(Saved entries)
-=-=-=-=-
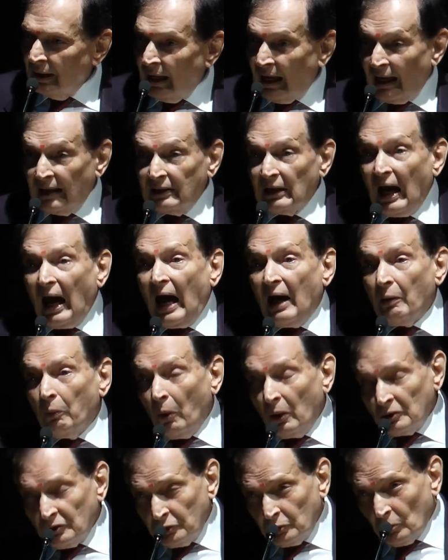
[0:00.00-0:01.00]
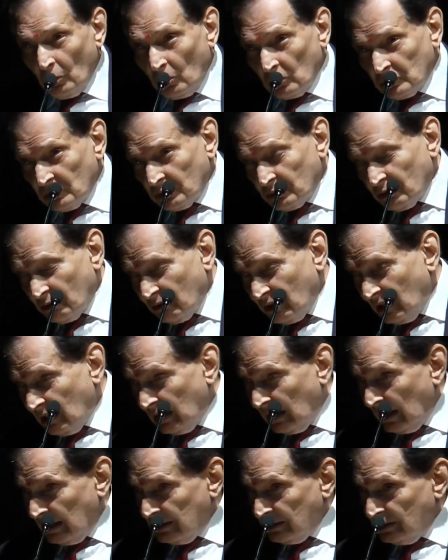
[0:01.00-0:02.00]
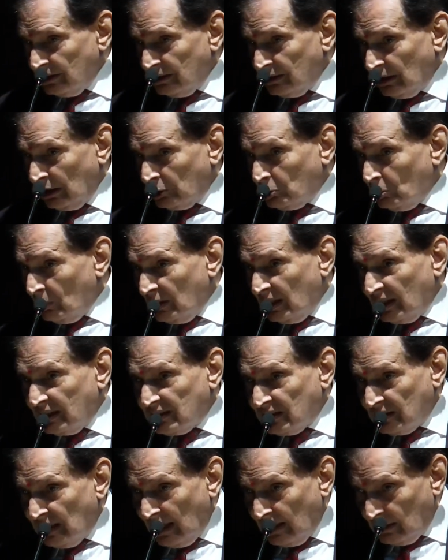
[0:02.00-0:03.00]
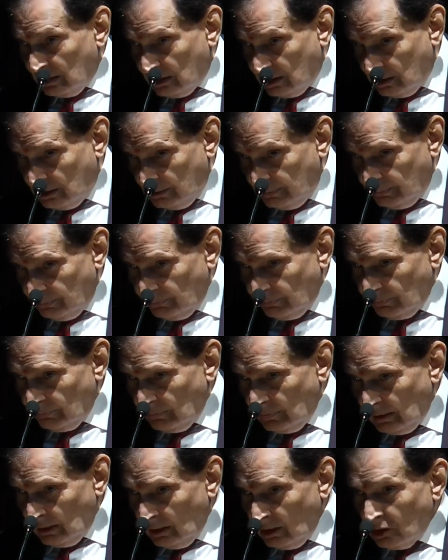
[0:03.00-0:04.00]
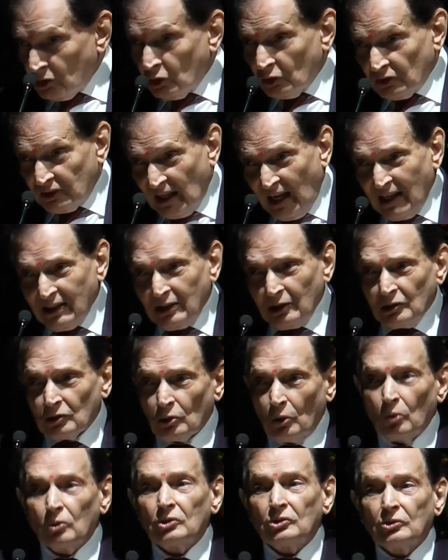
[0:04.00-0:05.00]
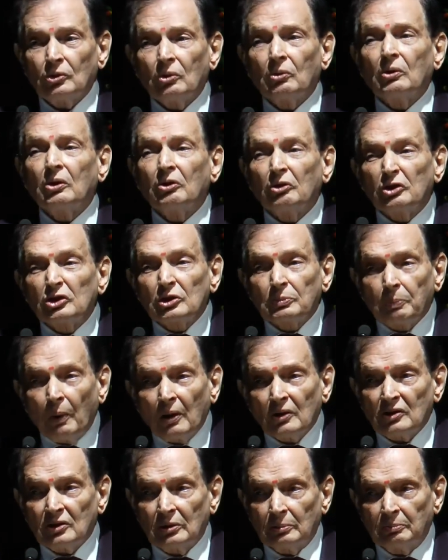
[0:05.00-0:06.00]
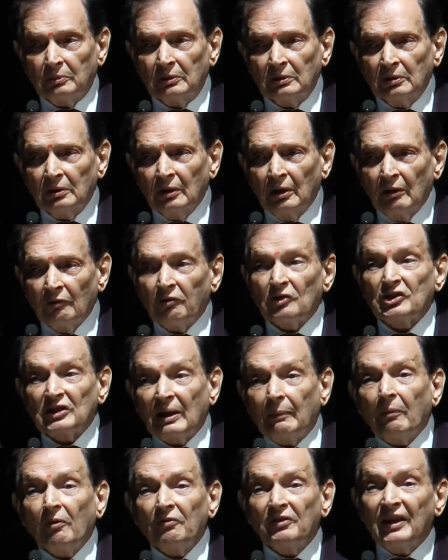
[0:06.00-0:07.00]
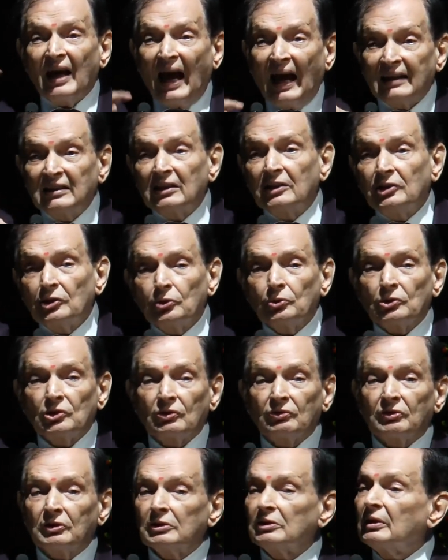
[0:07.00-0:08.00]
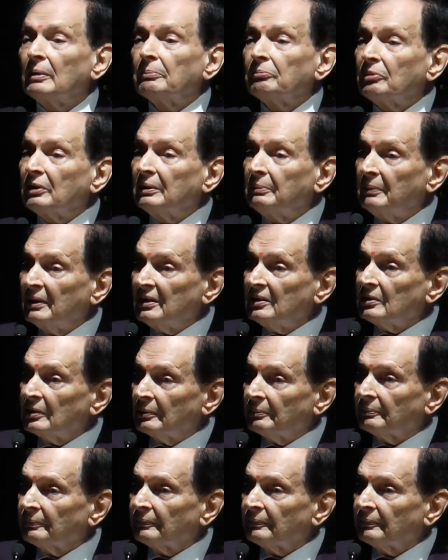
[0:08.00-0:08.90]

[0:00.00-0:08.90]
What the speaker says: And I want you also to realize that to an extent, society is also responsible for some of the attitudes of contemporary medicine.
-=-=-=-=-
### WHAT TO DO
Give again, word for word, the line that contains "[0:01.00-0:02.00]" and every line after it through the end of the entries; omit the pictures.

### RESULT OF THIS TASK
[0:01.00-0:02.00]
[0:02.00-0:03.00]
[0:03.00-0:04.00]
[0:04.00-0:05.00]
[0:05.00-0:06.00]
[0:06.00-0:07.00]
[0:07.00-0:08.00]
[0:08.00-0:08.90]

[0:00.00-0:08.90]
What the speaker says: And I want you also to realize that to an extent, society is also responsible for some of the attitudes of contemporary medicine.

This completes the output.